> _Problem to work on_
Below this line are records; write out exactly the lines from the one containing "[00:07:07.78]" through the one containing "[00:07:11.33]", with the pictures left out.
**** Provided data
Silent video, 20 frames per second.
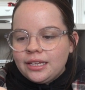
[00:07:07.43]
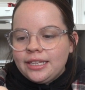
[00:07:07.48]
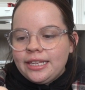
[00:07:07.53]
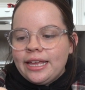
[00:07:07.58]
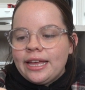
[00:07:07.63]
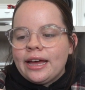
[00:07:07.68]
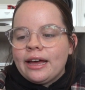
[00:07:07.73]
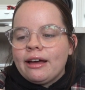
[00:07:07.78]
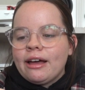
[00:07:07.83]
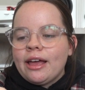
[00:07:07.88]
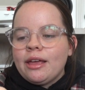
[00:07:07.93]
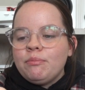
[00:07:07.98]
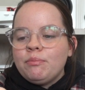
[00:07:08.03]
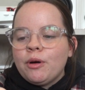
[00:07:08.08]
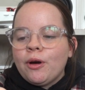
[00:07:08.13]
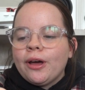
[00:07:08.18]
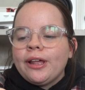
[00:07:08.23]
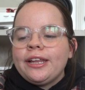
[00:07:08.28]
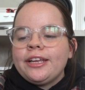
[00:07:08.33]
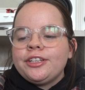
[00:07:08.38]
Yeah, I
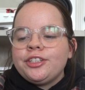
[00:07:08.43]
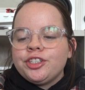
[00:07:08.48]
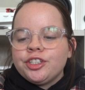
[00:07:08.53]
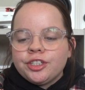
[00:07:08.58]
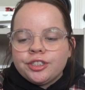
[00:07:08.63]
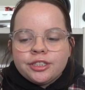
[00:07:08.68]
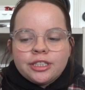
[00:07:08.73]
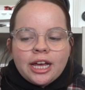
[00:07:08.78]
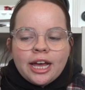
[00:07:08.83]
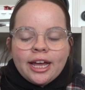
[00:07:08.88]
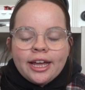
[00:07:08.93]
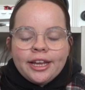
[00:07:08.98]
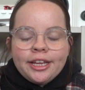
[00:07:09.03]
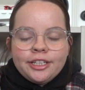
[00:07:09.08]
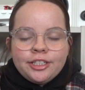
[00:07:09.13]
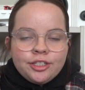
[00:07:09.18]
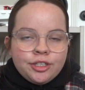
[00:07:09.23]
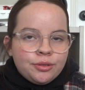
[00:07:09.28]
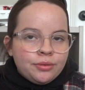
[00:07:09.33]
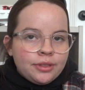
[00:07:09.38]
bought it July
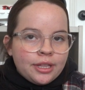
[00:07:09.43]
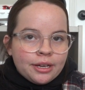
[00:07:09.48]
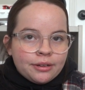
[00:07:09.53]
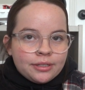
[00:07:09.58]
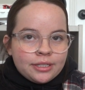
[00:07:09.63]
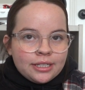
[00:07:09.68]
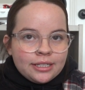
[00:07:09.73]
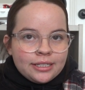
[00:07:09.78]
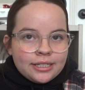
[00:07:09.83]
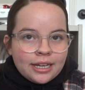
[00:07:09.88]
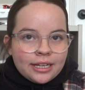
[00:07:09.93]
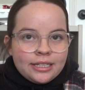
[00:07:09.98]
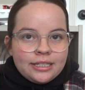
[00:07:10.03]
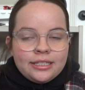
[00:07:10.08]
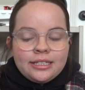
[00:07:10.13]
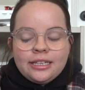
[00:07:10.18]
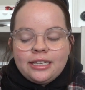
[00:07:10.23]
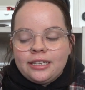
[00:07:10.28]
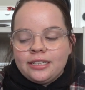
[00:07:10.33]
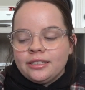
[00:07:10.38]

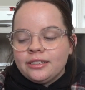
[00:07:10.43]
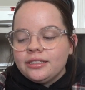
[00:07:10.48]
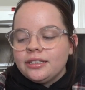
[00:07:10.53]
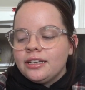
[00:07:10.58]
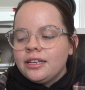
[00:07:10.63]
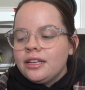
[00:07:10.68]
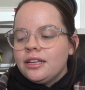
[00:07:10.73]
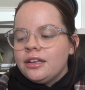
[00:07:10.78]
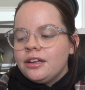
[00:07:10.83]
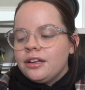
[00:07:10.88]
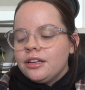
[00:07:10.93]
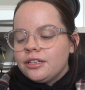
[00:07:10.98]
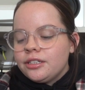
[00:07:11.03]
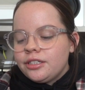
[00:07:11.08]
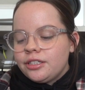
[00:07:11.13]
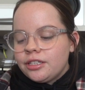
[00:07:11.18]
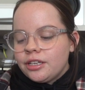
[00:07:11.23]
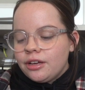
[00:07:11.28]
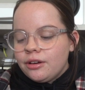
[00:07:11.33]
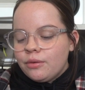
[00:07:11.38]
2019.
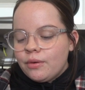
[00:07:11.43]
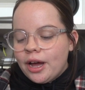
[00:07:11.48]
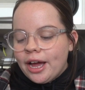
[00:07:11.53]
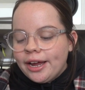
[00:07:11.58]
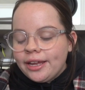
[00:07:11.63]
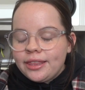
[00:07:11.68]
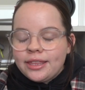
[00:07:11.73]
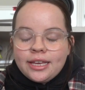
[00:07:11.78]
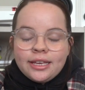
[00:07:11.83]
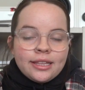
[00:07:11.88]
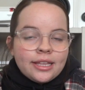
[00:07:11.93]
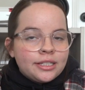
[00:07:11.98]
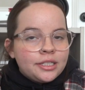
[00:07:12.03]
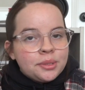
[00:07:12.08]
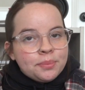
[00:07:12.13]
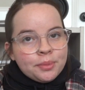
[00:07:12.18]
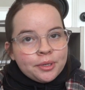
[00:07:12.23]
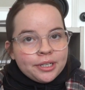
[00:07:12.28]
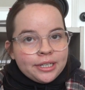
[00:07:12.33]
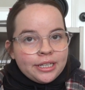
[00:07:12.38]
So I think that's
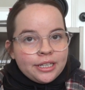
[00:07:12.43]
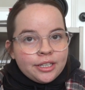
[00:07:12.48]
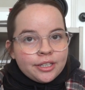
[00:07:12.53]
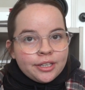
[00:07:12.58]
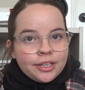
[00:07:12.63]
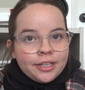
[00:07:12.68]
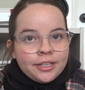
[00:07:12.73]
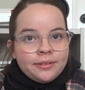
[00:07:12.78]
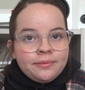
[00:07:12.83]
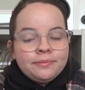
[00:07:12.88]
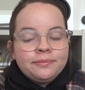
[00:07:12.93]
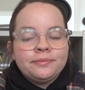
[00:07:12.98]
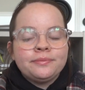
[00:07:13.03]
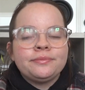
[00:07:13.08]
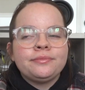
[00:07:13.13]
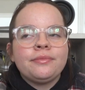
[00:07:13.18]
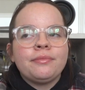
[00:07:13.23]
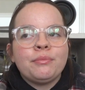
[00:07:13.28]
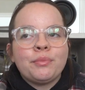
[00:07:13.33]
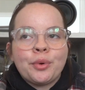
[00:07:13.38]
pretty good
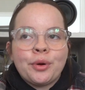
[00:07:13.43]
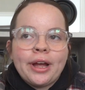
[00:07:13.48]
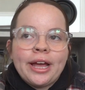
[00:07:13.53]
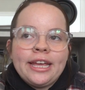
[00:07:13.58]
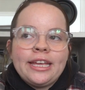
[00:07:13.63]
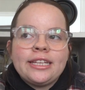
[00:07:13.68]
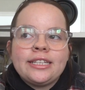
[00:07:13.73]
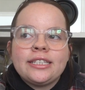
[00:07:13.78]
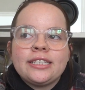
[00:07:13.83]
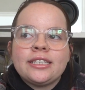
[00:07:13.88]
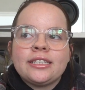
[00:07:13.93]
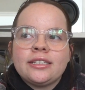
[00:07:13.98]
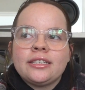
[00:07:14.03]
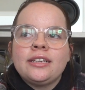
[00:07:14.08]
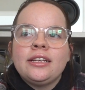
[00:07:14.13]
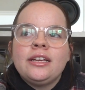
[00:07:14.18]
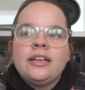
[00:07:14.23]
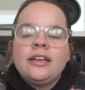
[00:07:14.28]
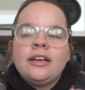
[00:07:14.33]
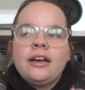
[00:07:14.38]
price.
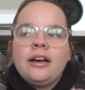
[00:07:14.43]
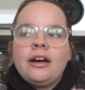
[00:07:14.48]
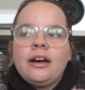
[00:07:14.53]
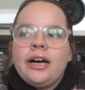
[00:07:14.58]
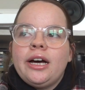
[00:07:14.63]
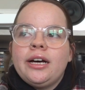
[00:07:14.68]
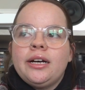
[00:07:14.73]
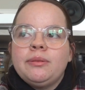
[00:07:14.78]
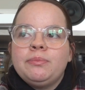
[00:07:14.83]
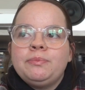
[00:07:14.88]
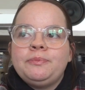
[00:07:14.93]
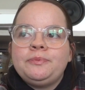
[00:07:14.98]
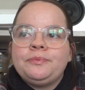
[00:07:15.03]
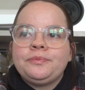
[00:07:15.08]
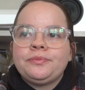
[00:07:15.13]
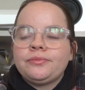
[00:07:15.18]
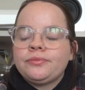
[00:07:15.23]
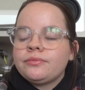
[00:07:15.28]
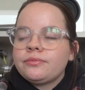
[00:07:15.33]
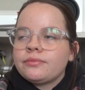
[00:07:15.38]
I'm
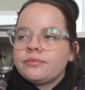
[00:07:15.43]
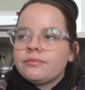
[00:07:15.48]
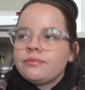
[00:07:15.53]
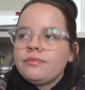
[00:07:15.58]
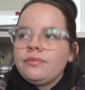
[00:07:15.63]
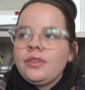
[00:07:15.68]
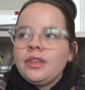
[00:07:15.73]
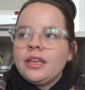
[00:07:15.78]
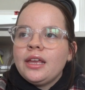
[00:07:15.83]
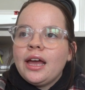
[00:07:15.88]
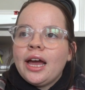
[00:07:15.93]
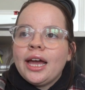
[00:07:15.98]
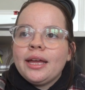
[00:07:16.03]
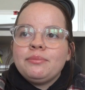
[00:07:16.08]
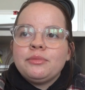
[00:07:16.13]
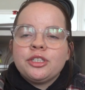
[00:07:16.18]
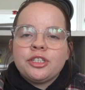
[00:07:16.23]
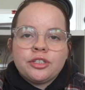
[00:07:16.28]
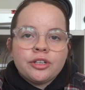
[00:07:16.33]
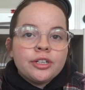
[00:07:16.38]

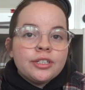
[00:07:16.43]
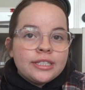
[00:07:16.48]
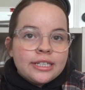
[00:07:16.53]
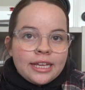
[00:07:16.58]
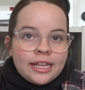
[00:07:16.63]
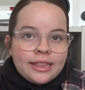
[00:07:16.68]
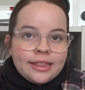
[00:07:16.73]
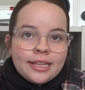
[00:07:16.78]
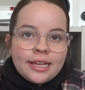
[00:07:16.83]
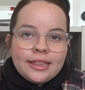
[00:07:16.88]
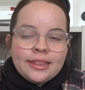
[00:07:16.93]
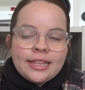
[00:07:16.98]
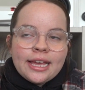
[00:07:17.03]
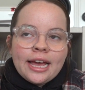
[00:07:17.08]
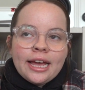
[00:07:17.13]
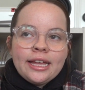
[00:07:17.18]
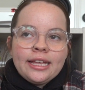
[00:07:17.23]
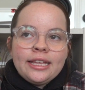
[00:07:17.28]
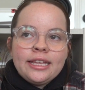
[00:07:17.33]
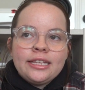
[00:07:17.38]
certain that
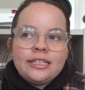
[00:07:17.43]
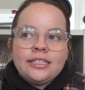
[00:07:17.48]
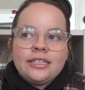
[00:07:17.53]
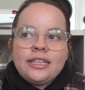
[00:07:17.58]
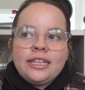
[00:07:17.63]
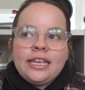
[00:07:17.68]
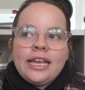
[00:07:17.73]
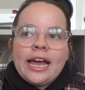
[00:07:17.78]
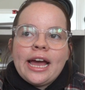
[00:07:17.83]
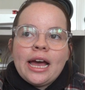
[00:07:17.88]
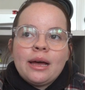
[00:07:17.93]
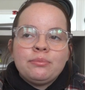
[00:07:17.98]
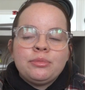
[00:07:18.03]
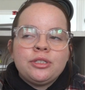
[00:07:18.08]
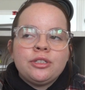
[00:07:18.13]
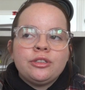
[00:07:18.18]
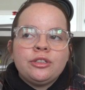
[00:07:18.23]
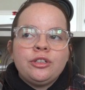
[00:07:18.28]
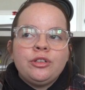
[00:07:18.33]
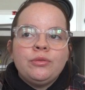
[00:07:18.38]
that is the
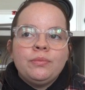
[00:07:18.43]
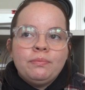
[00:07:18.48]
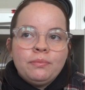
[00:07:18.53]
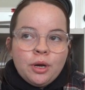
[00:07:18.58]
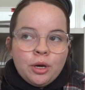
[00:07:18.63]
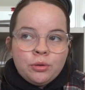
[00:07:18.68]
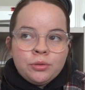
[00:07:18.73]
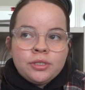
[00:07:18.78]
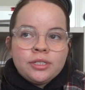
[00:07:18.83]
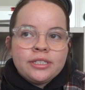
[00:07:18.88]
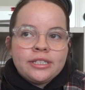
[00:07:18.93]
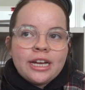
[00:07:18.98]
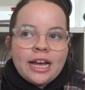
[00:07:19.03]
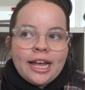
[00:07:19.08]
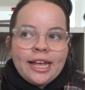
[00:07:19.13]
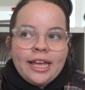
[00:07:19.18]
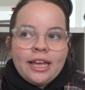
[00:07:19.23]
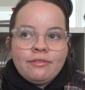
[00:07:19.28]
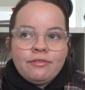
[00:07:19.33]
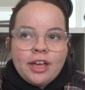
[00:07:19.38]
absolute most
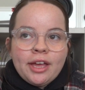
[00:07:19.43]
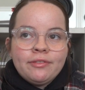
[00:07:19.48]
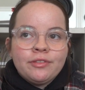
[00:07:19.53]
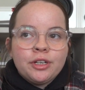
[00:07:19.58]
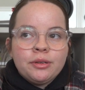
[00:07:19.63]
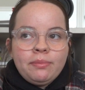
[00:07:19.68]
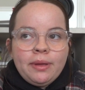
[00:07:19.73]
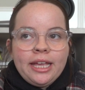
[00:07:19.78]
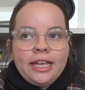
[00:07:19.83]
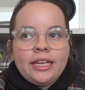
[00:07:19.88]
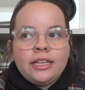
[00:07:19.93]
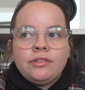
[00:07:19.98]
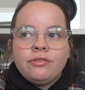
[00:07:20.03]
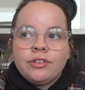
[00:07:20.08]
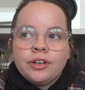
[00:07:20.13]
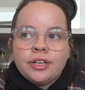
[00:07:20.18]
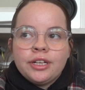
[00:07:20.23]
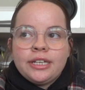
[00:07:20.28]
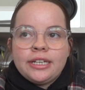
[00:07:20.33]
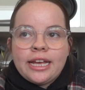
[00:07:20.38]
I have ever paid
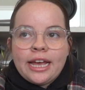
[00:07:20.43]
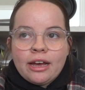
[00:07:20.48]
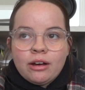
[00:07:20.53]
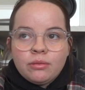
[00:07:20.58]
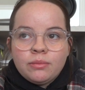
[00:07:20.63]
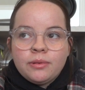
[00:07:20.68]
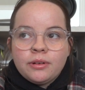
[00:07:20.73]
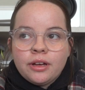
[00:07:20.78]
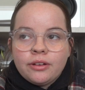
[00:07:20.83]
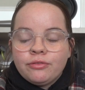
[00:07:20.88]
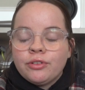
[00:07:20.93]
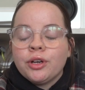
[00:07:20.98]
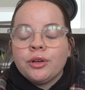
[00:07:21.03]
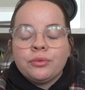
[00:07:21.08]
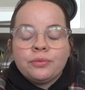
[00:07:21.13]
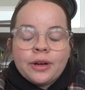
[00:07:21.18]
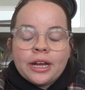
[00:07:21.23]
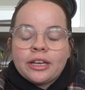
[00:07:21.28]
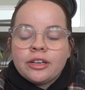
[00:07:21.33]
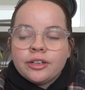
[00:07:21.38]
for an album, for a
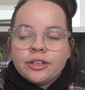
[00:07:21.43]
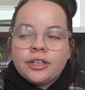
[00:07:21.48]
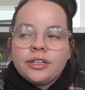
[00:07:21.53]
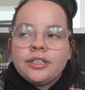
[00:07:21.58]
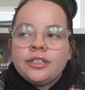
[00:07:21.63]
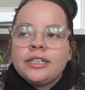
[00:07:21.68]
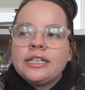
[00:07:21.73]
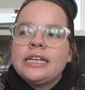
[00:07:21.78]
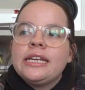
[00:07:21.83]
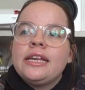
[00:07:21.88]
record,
********
**** Provided data
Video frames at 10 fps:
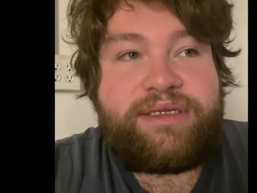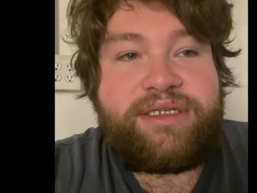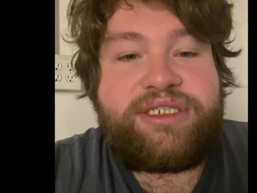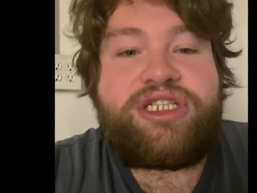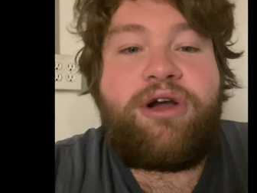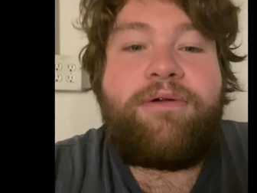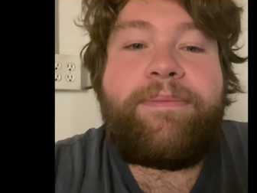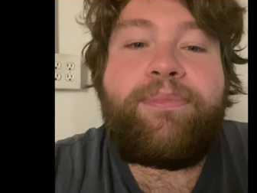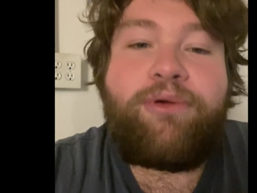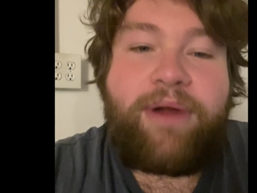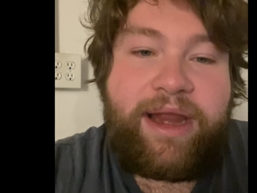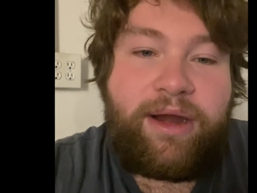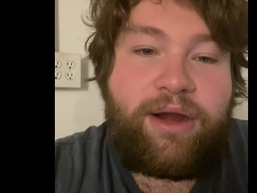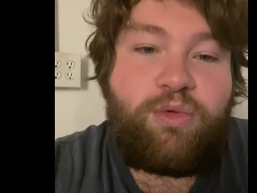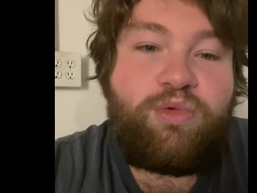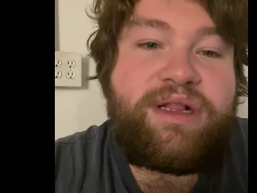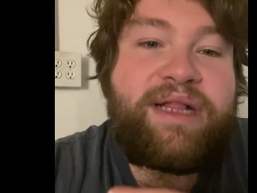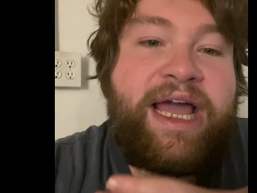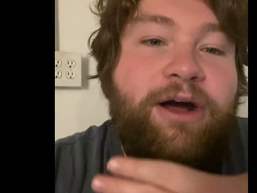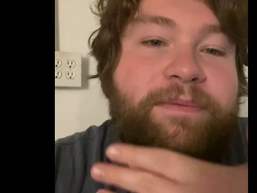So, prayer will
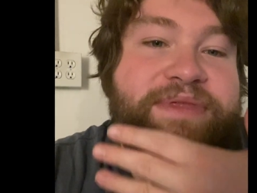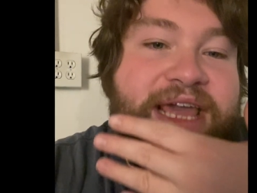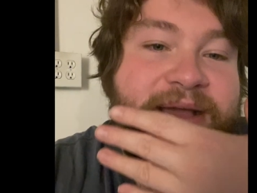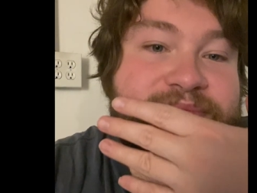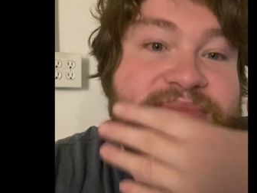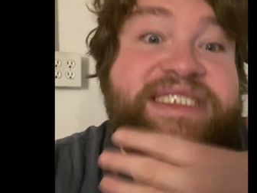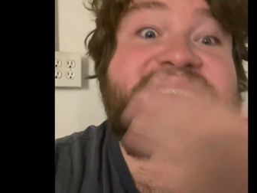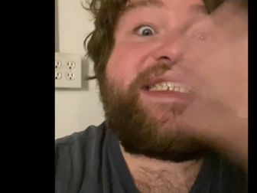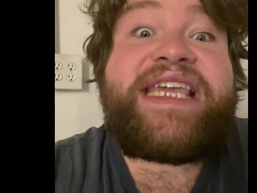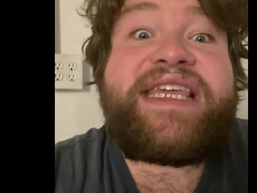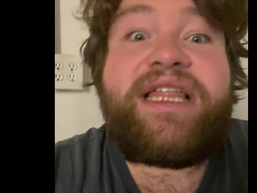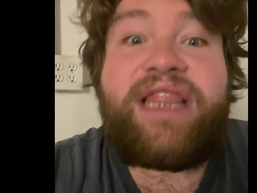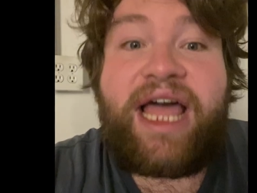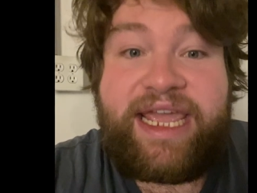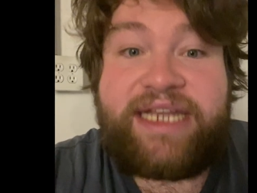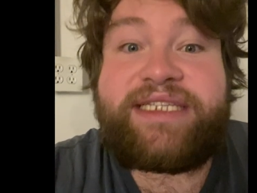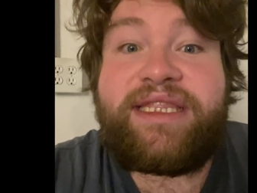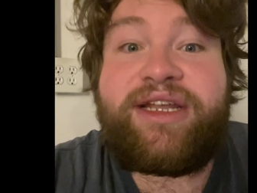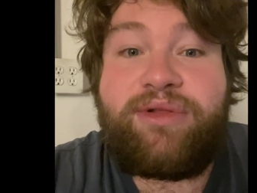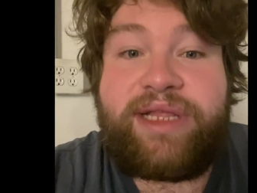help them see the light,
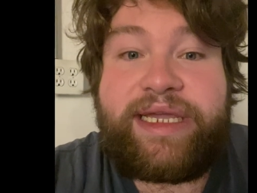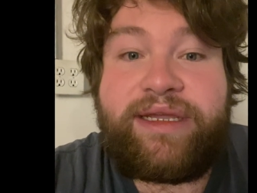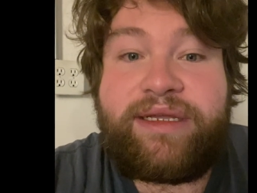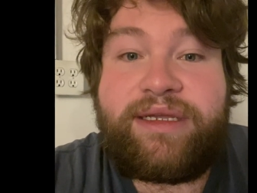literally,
********
> _Solution to the exercise_
[00:07:07.78]
[00:07:07.83]
[00:07:07.88]
[00:07:07.93]
[00:07:07.98]
[00:07:08.03]
[00:07:08.08]
[00:07:08.13]
[00:07:08.18]
[00:07:08.23]
[00:07:08.28]
[00:07:08.33]
[00:07:08.38]
Yeah, I
[00:07:08.43]
[00:07:08.48]
[00:07:08.53]
[00:07:08.58]
[00:07:08.63]
[00:07:08.68]
[00:07:08.73]
[00:07:08.78]
[00:07:08.83]
[00:07:08.88]
[00:07:08.93]
[00:07:08.98]
[00:07:09.03]
[00:07:09.08]
[00:07:09.13]
[00:07:09.18]
[00:07:09.23]
[00:07:09.28]
[00:07:09.33]
[00:07:09.38]
bought it July
[00:07:09.43]
[00:07:09.48]
[00:07:09.53]
[00:07:09.58]
[00:07:09.63]
[00:07:09.68]
[00:07:09.73]
[00:07:09.78]
[00:07:09.83]
[00:07:09.88]
[00:07:09.93]
[00:07:09.98]
[00:07:10.03]
[00:07:10.08]
[00:07:10.13]
[00:07:10.18]
[00:07:10.23]
[00:07:10.28]
[00:07:10.33]
[00:07:10.38]

[00:07:10.43]
[00:07:10.48]
[00:07:10.53]
[00:07:10.58]
[00:07:10.63]
[00:07:10.68]
[00:07:10.73]
[00:07:10.78]
[00:07:10.83]
[00:07:10.88]
[00:07:10.93]
[00:07:10.98]
[00:07:11.03]
[00:07:11.08]
[00:07:11.13]
[00:07:11.18]
[00:07:11.23]
[00:07:11.28]
[00:07:11.33]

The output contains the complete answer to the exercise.